7 thoughts on “Eeny, Meeny, Miny, Mo”

  1. On the very night of Gilroy, the wife and I attended a car show in Northern California. This is an annual event with a bit of an anarchistic vibe. It had been a few years since we were there. She immediately felt uncomfortable; I was too busy imagining myself behind the wheels to notice. As the evening wore on, I did notice the lack of “happy enthusiasm” for lack of a better phrase. It had been awhile, but I didn’t remember people milling about scowling in the past.
    A band started playing, and to call the lyrics violent and misogynist does not do them justice. I am a right winger in the land of Newsom and Hair-ass, so for me to notice is notable.
    Looking back, the event did not feel safe and anything could have happened. No security, no bag check.
    Change is in the air; winter may be coming.
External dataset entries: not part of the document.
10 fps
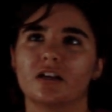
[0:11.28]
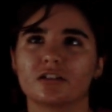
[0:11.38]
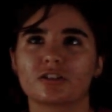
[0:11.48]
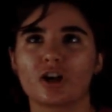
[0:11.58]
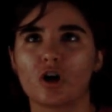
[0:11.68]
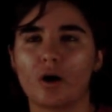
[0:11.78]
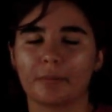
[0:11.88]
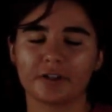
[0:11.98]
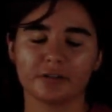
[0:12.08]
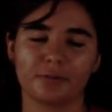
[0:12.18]
So
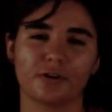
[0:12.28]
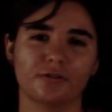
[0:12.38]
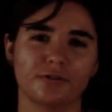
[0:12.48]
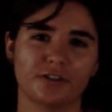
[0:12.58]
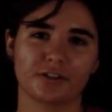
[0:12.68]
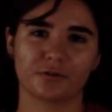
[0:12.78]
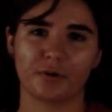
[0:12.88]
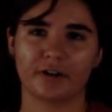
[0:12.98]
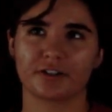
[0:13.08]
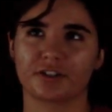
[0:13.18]
I'm going to pose a
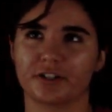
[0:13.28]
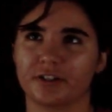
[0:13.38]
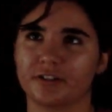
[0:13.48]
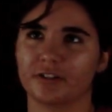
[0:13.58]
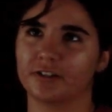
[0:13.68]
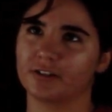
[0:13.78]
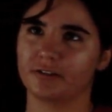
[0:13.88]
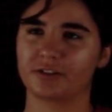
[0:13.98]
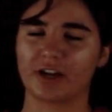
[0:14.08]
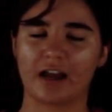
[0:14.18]
question or
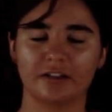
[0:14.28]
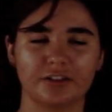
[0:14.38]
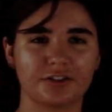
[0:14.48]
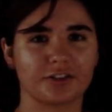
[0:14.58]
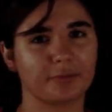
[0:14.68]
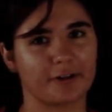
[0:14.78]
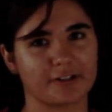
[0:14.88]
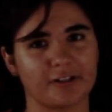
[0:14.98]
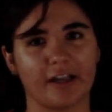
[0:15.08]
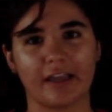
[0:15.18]
challenge or a
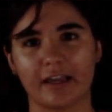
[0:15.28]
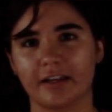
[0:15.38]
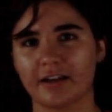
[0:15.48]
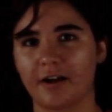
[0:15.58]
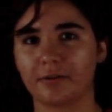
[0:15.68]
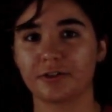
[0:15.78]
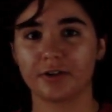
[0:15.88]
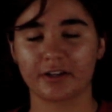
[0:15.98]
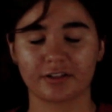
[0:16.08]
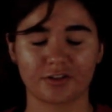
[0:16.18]
puzzle, and I want you
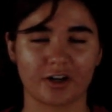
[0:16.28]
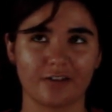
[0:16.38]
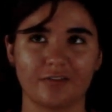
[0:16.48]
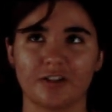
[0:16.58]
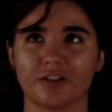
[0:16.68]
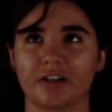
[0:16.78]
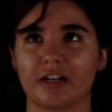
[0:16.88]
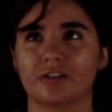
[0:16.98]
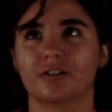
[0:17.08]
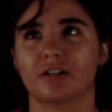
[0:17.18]
guys to try to figure it
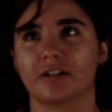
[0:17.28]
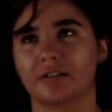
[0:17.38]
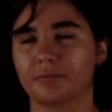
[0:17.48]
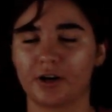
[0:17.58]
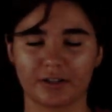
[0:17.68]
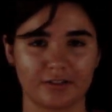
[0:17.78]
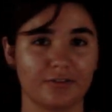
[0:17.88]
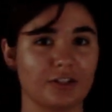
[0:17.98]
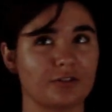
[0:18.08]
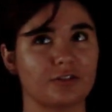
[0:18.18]
out and pause the
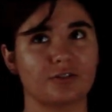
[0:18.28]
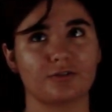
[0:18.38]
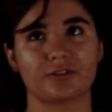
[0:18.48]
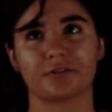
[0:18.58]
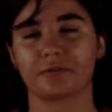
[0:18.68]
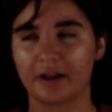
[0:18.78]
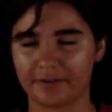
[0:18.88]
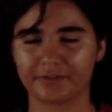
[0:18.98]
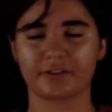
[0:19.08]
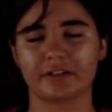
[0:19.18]
video to do so
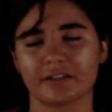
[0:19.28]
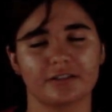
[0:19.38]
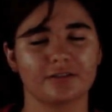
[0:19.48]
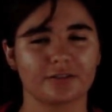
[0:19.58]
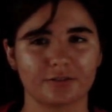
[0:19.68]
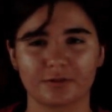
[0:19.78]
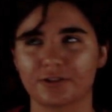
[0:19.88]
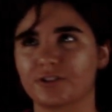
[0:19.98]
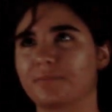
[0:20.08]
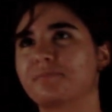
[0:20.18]
after I tell you the
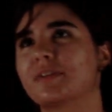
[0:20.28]
question.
  2. Mo was killed in El Paso and Meeney was killed in Dayton Ohio.

    President Trump weighed in on both of the weekend’s mass shootings early Sunday, writing on Twitter, “God bless the people of El Paso Texas. God bless the people of Dayton, Ohio.”

    That’s great Mr President, thanks for helping out the Pope.

    How about a bit of gun control now?

    1. Not a partisan in the gun control debate, but having grown up in a city with very strict gun control laws did not prevent having the equivalent of a basketball team die unnatural deaths at the hands of others among my acquaintances. Most were shot but one was tossed onto some train tracks from rooftop and a few were stabbed to death. It seems to me an error to believe that passing laws somehow affects personal morality or mental health. It also seems to me that often people are quick to espouse political beliefs or push for new laws rather than putting in the effort to be the change they want to see. There is a kindness gap and a socialization gap between the official story we learn in school and the real environment in which experienced our development. So Warren wants to know what we “shouldn’t fight for?” Well, how about compassionate language devoid of battle and war metaphors? One component of these issues is that people lack an understanding of the consequences of violence and fighting. Put Warren in the ring with Rousey and see what she thinks is worth “fighting” to achieve. We need to work together to achieve lofty things, not fight for them. I’d also suggest, if you believe that gun control is the solution to go to a gun range or shop and see the obvious extent of regulations within their standard operating procedures.

      1. “Kindness and socialization gap” is great phrasing. The spoiling for civil war in the media is not helping.

  3. The only variable that can explain the high rate of mass shootings in America is its astronomical number of guns.

    Plain and simple.

    There’s no simple solution however. You can outlaw firearms, but then the people possessing them would be outlaws.

    Mental health? Other countries’ citizens also have mental health problems, but the gun related homicides are extremely low compared to this country.

    “I’m trying to think of a gun law which would have prevented either tragedy”.

    Take a few tips from New Zealand.

    1. If you started America from scratch with zero guns and made us an island nation, New Zealand laws might have an effect. We have as many guns as people and operate as the central node of the global economy. The gun control ship has sailed. Our lethal combination of angry and alienated young men might better be addressed from the other direction: spiritual. Men need purpose. Weak tea, perhaps, if one is looking to fix everything tomorrow, but over time policy choices oriented toward giving every American male 15-40 a place of constructive engagement in the world might lower the incidence rate.